Tag Archives: connected cities

Connected Liverpool in London

Yesterday was another inspiring day at the Connected Liverpool office. CEO Lee Omar and Innovation Lead Jordy van Kuijk traveled to London to meet up with CTO Paul McGrath and the well respected Ajit Jaokar, Director/Principal – futuretext, in London. The Connected Liverpool team was reunited.

After an excellent meeting at the top floor of The Gherkin, the Connected Liverpool team traveled to the Royal Mint Court, the home of Liverpool’s Business Hub in London. The Royal Mint Court is situated opposite the Tower Bridge and the Tower of London and is just a few minutes walk to Liverpool Street Station, an amazing location. Connected Liverpool used the Business Hub’s meeting room facilities to brainstorm and strengthen its strategy to transform Liverpool into the first Smart City in the UK allowing it to sharpen its focus to create one coherent cross-departmental strategy. It was a fruitful brainstorm session full of innovative ideas and thoughts.

At 6 p.m. sharp, the Connected Liverpool team had a meeting with Max Steinberg, Chief Executive of Liverpool Vision, to discuss the journey of making the Liverpool City Region (1.5 million citizens) smarter and better-connected. Meeting Max Steinberg was essential to ensure that Connected Liverpool is heading in the right direction to realise its vision of increasing the quality of life of the Liverpool City Region residents, to empower them to achieve more, and to revitalise the city region economy. Global smart city best practices and initiatives were discussed while considering the aims and objectives as set out in The City Deal and The Mayoral Development Corporation. Additionally, significant attention was paid to the collaboration between the public and private sector in Liverpool and the way Connected Liverpool should be taken forward.

At 7 p.m., Connected Liverpool joined the London Autumn Business Club event which was chaired by Chris Heyes, Head of Liverpool in London. With key note speaker Max Steinberg and networking afterwards, it was an exciting event with entrepreneurs and the public sector both active in Liverpool and London hosted in The Heron Tower.

All together, it was an excellent day full of ideas and thrilling meetings with the right people. Connected Liverpool took the excitement back to Liverpool with only one aim:

LET’S MAKE LIVERPOOL SMARTER!!

 

 

 

Connected cities are needed to survive the urban growth

The UK government wants the UK to be the technology centre for Europe this year. But to achieve this, they will have to look at every part of their economy. One area that is being closely looked at lately is our cities. To drive growth, cities need to be more connected. These highly connected cities need to be driven by super-fast connectivity and they can help drive the British innovation over the next few years.

But if the UK wants highly connected cities in the future, they need to start planning things now. And they already have been thinking about this. An example is the Intel Collaborative Research Institute (ICRI) for Sustainable Connected Cities. ICRI is a joint effort between two of London’s top universities: University College and Imperial College London.
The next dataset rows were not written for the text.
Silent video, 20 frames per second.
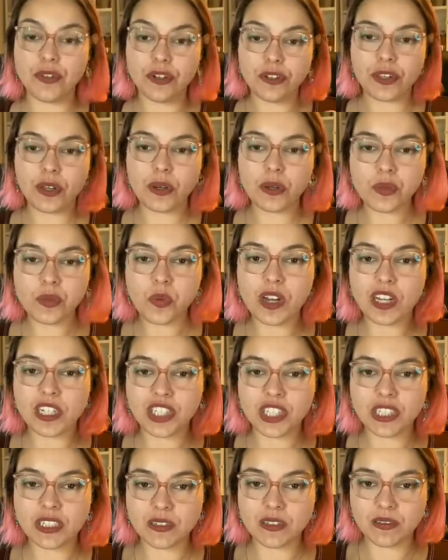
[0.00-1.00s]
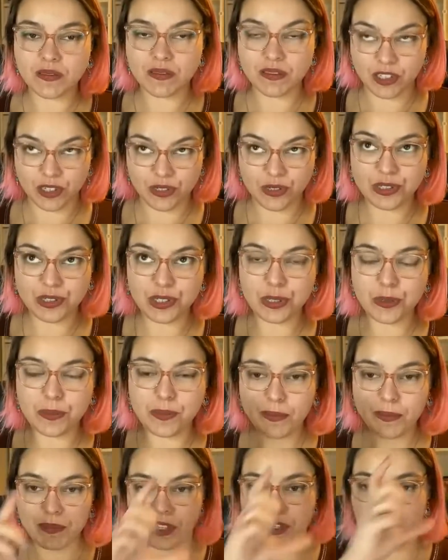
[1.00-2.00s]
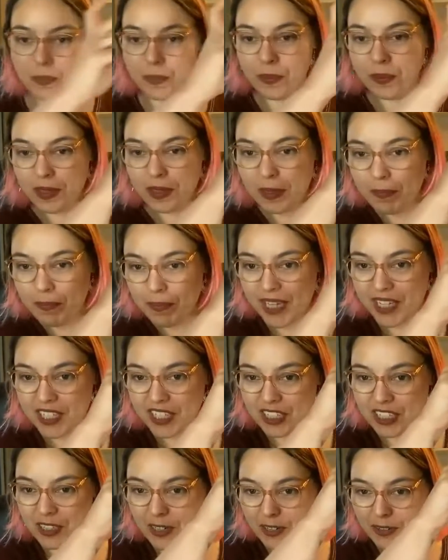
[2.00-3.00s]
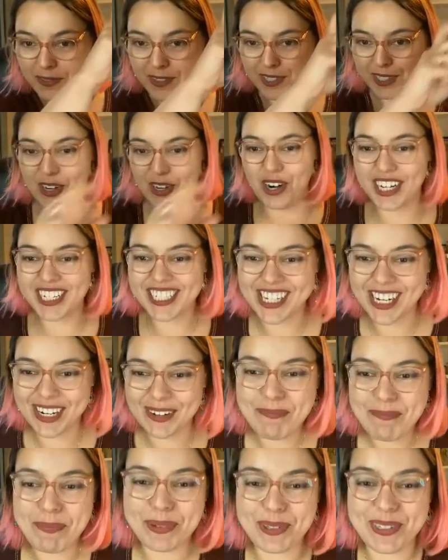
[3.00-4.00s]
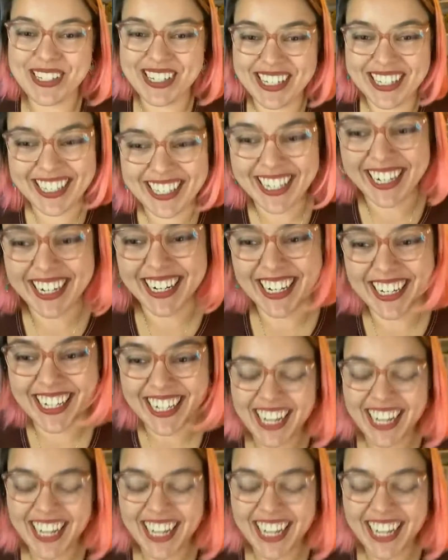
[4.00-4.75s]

those watching on YouTube, I'm gonna put the picture of the Yorkshire pudding here.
Social, economic and environmental challenges need to be tackled and it’s up to this new institute to investigate how technologies can help tackle these issues. They want London to become a ‘smart city lab’ and they want to create a blueprint for ‘connected cities’ in the UK.

So the researchers of this new institute will investigate some of the new intelligent technologies to use on our cities. An example is the network of sensors that can be used to quickly access data on trends for traffic, pollution and water supply. If they have all this data, they can analyze it to see how well the city is operating. Norway already has a centralized data platform like this called ‘CityData’.

A real-life application of this can be the traffic monitoring. Traffic congestions can be monitored and analyzed to develop smart transport timetabled and alerts. Councils could start to target areas to send more wardens, re-route traffic or provide warnings on mobile apps.

But this can only work when you have a huge amount of data at hand. So the right tools and bandwidth need to be in place first before you can start capturing and carrying these high volumes of information. When the connectivity isn’t restricted to just big businesses but to all of the city, innovation and growth can be stimulated and can flourish.

So using data more wisely is a very good new innovative approach to cities. London is already embracing this with as an example the London Gird for Learning (LGFL). All 33 London local authorities are involved in LGFL, and it’s making the most out of a dedicated public services network. It’s already providing schools with new technologies like e-learning tools such as video conferencing, virtual learning platforms and podcasts.

By 2050, there will be about nine billion people on this world, and most of them will be living in urban spaces. If cities don’t prepare systems to manage every aspect of the way a city operates, they will be challenged in all sorts of ways.  So cities need to start investing today in forward-thinking research and super-fast connectivity that will make the ‘connected cities’ reality.